For every mutual fund you purchase, you get a folio number, a unique number identifying your account with the fund. Nominations in the mutual funds are at the folio level; wherein all folio units are transferred to the nominees.
2. Nominations in Life Insurance
Life Insurance policyholders can appoint multiple nominees. All the people nominated is provided with respective shares as per the policy holder’s desire. The purpose of an insurance policy is to ensure your family members’ security, so the first choice of appointing a nominee is pre-dominantly your wife/husband, children, or parents.
Suppose you nominate someone such as your friend or a third party to your life insurance policy. In that case, the insurance company will justify what insurable interest you have with the third party. They need this proof or explanation because of a clause called Principal Of Insurance Interest.
The nominee does not get any other benefit apart from receiving the policy money on the Life Assured’s death. So, always ensure that you have nominated your closed one for the easy settlement of the claim. As not mentioning any nominee in the Life Insurance policy can lead to a troublesome situation for your dependents to get the claim.
You have an option to change the nominee later by filling up a form and can even remove the nominee’s name without their consent.
3. Nominations in Public Provident Fund
The significance of nominating a person or a group of people for your PPF account is immense. Suppose your PPF account’s balance is 20 lakhs and you die without appointing a nominee, then your legal heirs will not get the sum of more than 1 lakh. Did you know this? Hence, it is recommended to always call for a nominee at the same time your PPF account is opened.

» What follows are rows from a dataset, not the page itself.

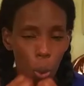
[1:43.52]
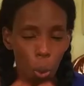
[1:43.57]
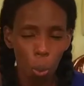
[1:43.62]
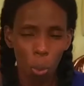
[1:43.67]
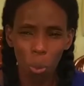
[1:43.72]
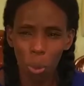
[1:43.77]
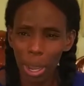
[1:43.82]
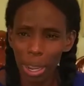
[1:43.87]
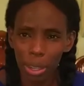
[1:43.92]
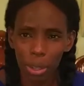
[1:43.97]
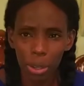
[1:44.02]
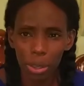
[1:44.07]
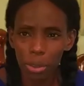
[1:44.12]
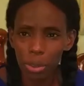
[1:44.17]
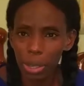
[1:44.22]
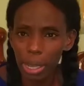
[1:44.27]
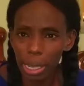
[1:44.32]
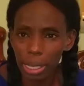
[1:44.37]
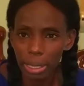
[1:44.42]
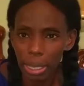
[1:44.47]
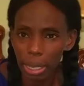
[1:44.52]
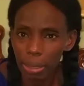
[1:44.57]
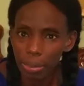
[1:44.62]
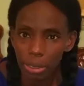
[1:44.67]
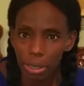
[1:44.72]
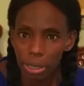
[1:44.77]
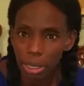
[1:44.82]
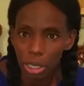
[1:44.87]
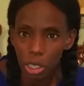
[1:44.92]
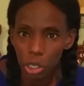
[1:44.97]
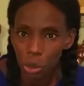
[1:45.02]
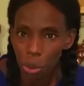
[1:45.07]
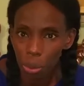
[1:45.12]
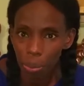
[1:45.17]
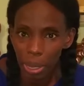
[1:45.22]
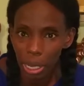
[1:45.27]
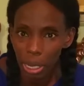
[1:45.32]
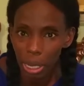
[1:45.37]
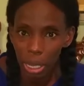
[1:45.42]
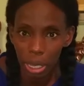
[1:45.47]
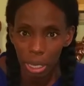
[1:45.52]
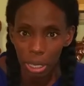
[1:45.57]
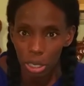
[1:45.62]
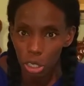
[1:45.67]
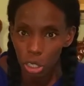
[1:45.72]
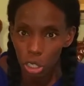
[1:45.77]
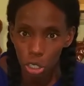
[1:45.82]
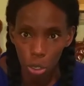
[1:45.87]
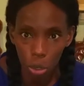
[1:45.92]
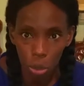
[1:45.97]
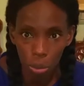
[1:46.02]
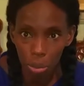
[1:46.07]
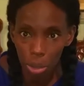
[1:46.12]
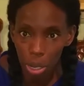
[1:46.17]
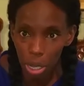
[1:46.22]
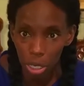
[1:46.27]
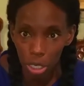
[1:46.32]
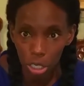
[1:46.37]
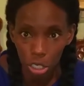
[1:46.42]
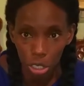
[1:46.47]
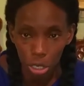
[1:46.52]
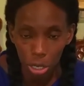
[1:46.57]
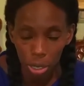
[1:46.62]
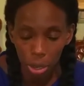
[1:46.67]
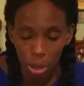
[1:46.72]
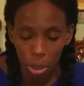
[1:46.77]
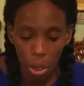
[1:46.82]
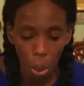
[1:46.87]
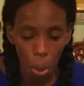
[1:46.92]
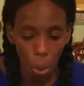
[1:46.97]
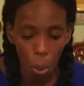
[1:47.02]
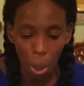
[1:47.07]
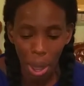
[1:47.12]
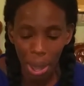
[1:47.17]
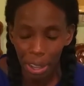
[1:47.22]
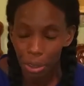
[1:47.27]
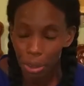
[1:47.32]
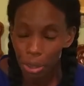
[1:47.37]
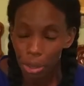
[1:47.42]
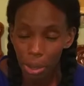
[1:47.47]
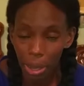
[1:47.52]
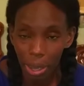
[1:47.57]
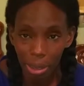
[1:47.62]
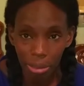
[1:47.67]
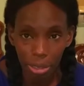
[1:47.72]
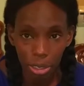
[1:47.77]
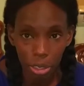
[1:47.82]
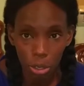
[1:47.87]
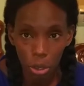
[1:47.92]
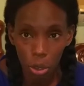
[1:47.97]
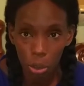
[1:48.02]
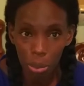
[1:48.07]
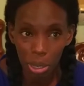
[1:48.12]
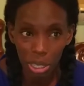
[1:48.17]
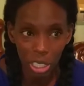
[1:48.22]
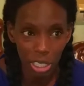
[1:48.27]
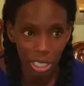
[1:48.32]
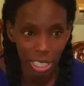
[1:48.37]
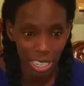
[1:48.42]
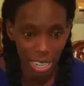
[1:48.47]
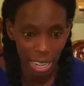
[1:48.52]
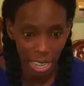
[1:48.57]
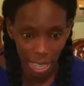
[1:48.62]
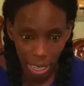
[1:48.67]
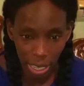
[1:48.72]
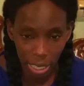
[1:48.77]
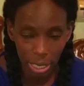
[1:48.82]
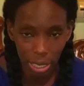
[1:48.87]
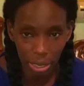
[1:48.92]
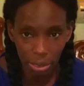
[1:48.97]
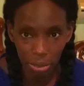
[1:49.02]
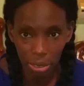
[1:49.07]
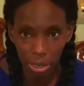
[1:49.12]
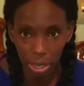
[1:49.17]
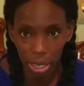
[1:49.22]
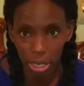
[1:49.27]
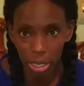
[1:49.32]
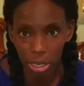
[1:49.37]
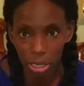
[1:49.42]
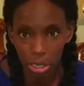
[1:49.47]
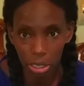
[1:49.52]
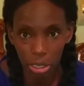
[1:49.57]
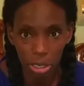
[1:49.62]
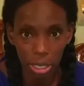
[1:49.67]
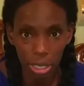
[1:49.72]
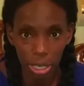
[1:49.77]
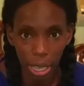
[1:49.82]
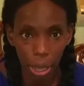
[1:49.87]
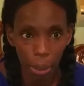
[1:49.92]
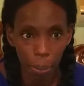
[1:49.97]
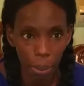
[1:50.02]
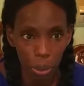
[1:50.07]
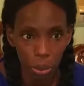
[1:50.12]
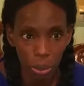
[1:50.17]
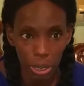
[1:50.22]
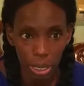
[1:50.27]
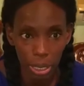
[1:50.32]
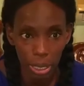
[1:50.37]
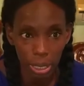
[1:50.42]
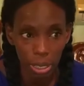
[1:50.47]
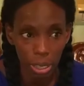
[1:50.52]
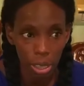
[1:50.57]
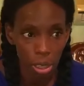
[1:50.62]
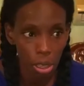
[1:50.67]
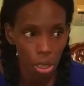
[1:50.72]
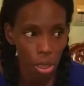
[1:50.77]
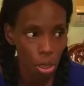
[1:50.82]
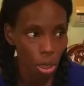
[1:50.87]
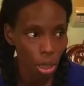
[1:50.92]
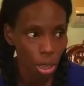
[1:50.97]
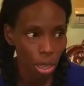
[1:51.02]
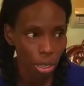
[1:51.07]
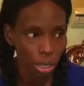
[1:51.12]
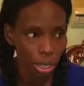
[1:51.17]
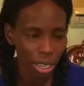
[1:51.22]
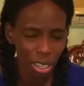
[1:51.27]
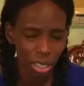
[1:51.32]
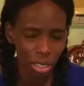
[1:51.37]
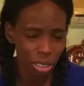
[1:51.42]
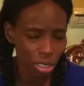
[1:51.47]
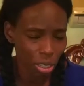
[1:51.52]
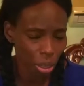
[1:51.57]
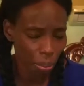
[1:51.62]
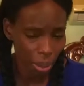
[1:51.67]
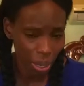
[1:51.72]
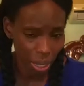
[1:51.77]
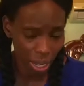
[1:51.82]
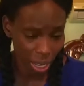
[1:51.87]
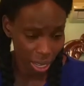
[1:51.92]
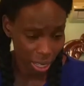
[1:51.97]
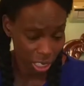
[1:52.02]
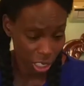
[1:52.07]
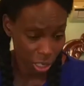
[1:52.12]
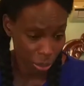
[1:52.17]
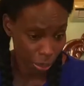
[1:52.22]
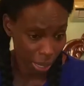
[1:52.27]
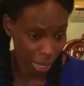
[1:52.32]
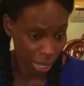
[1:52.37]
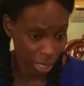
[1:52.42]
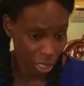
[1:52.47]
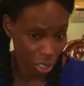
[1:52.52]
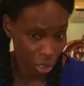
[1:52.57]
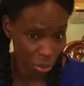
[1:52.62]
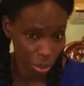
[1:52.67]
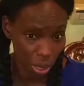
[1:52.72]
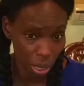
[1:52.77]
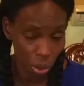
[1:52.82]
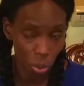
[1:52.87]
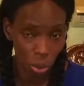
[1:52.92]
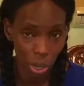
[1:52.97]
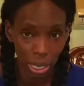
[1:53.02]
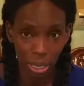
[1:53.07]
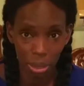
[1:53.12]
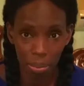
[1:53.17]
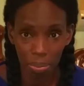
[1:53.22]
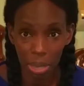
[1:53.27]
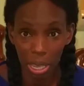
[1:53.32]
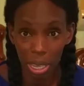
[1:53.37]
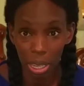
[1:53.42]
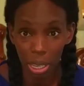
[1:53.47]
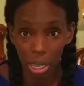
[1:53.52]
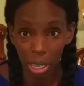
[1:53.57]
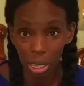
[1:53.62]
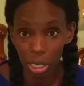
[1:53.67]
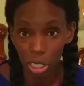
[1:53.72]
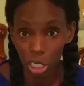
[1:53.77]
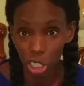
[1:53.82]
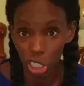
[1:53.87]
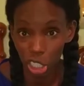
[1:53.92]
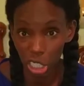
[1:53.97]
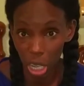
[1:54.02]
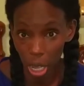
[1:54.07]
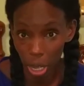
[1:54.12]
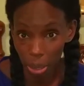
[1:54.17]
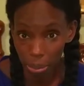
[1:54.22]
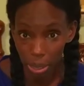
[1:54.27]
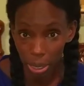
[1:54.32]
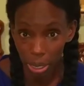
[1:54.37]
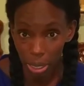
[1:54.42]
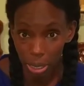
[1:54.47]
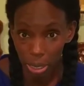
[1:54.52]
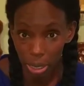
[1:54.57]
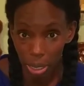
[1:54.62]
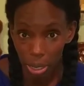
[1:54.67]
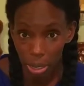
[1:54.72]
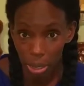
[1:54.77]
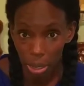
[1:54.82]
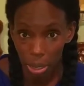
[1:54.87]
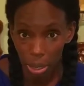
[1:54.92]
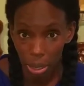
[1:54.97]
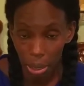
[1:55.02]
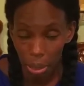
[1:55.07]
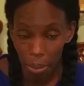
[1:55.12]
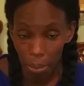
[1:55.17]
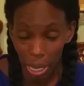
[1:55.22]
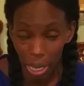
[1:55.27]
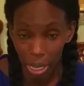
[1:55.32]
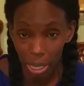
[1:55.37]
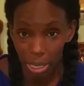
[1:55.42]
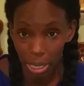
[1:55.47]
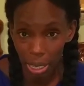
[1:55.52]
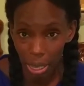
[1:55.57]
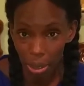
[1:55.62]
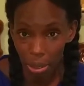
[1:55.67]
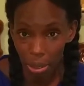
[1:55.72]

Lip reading: why do you guys have to discriminate so much? Why do you have so much negative things to say about it? Can somebody explain to me what a male job is? Because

If you want to change the nominee in the future, you can opt for the name change option by filling Form F. Moreover, you cannot nominate anyone if the Ppf account is opened for a minor.
4. Nominations in Shares (Stocks and Direct Equity)

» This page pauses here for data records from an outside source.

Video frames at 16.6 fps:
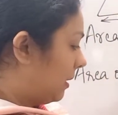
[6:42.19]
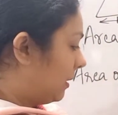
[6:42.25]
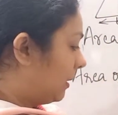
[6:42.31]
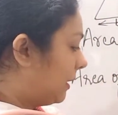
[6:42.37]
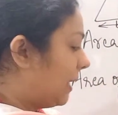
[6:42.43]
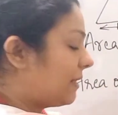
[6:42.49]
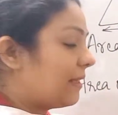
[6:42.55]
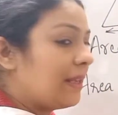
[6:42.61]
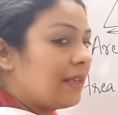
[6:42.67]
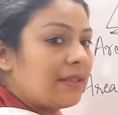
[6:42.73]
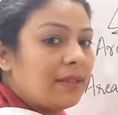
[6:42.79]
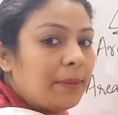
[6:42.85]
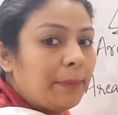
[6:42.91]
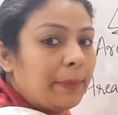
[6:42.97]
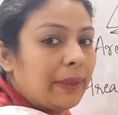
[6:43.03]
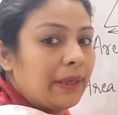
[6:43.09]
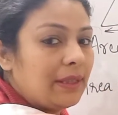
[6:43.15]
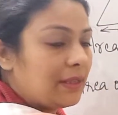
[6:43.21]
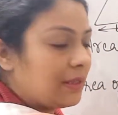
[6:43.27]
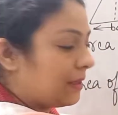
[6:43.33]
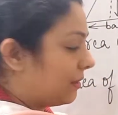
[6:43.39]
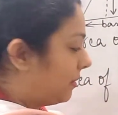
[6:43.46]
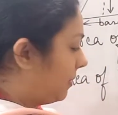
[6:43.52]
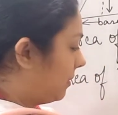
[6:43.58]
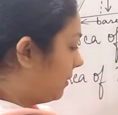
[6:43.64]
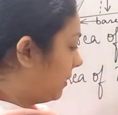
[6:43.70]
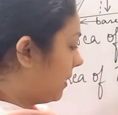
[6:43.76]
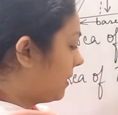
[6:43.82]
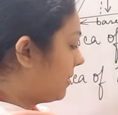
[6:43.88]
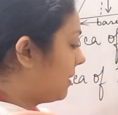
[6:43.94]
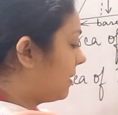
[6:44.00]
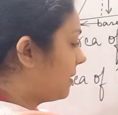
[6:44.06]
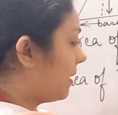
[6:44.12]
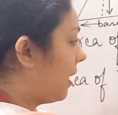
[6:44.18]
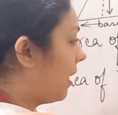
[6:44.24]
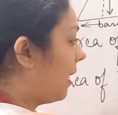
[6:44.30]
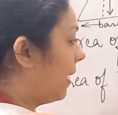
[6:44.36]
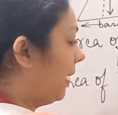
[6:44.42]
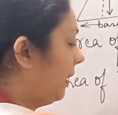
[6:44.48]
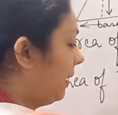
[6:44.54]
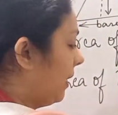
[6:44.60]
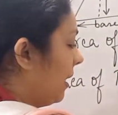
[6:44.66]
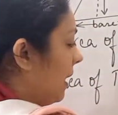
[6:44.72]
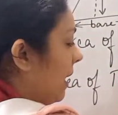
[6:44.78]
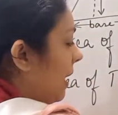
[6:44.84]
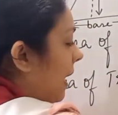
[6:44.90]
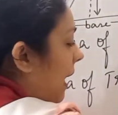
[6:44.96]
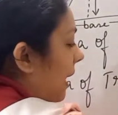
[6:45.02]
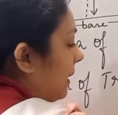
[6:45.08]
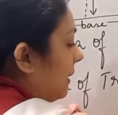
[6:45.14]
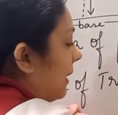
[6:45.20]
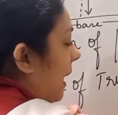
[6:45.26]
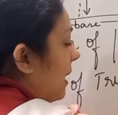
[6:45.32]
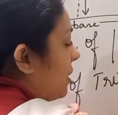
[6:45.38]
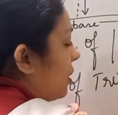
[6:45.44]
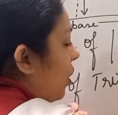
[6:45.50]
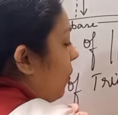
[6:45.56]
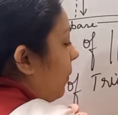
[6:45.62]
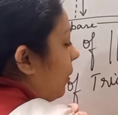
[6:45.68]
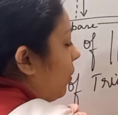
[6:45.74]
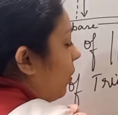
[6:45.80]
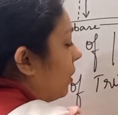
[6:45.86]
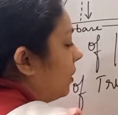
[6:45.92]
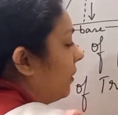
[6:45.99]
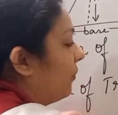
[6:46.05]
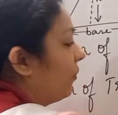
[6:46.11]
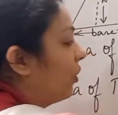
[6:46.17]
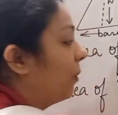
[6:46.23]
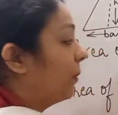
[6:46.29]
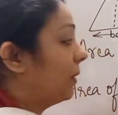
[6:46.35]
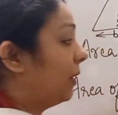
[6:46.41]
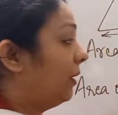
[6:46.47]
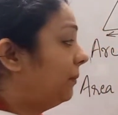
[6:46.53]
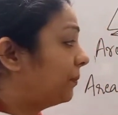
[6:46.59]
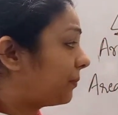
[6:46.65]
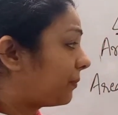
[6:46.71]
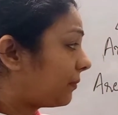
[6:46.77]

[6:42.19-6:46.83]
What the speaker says: This is the base, this is the height, and that's how we got the formula.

If a will does not exist, it can become quite complicated in the case of shares. If no nominee is appointed for shares, the court refuses to pass on the ownership rights to the deceased person’s legal heirs. However, this is applicable only in case of the absence of the will.
According to the Supreme Court, if the owner has not written any will, the person appointed as a nominee is considered the actual owner of the shares after the demise of the original owner of those shares. The succession laws on inheritance will not be applicable in these cases.
5. Nominations in Bank Accounts- Savings, Current, FD, and RD
Did you know FD’s also come with a nomination facility? Not only FD’s, but all accounts whether it is savings, current, or recurring deposit. While you are opening any of the accounts, you need to fill Form DA-1 to nominate a person or two. If you wish to change or remove the nominee in the future, the Form DA-2 needs to be filled.
What are Corporate Fixed Deposits? How are these deposits different from bank fixed deposits?
Corporate fixed deposits or Company Fixed Deposits is a term deposit held over a fixed period at a fixed rate of interest. Corporate FD’s can range from months to years and offer a high rate of interest compared to bank fixed deposits. Financial and non-financial institutions offer these deposits, and usually, the risk involved in these deposits is relatively high. Therefore, people prefer to invest in Corporate FD’s for a short tenure rather than investing the money for a long duration. If one wants to invest their money for a long tenure, then bank fixed deposits are the way to go.
|Bank fixed deposit||Corporate fixed deposit|
|Offered by||Bank||Corporate Company|
|Rate of interest||Average||High|
|Tenure period||Ranges from months to years||6 months to 3 years|
|Medium of investment||Certificate of deposit||Certificate of deposit|
After reading this guide, we hope you are utterly informed about the difference between the nominee and legal heir, and who will inherit your assets.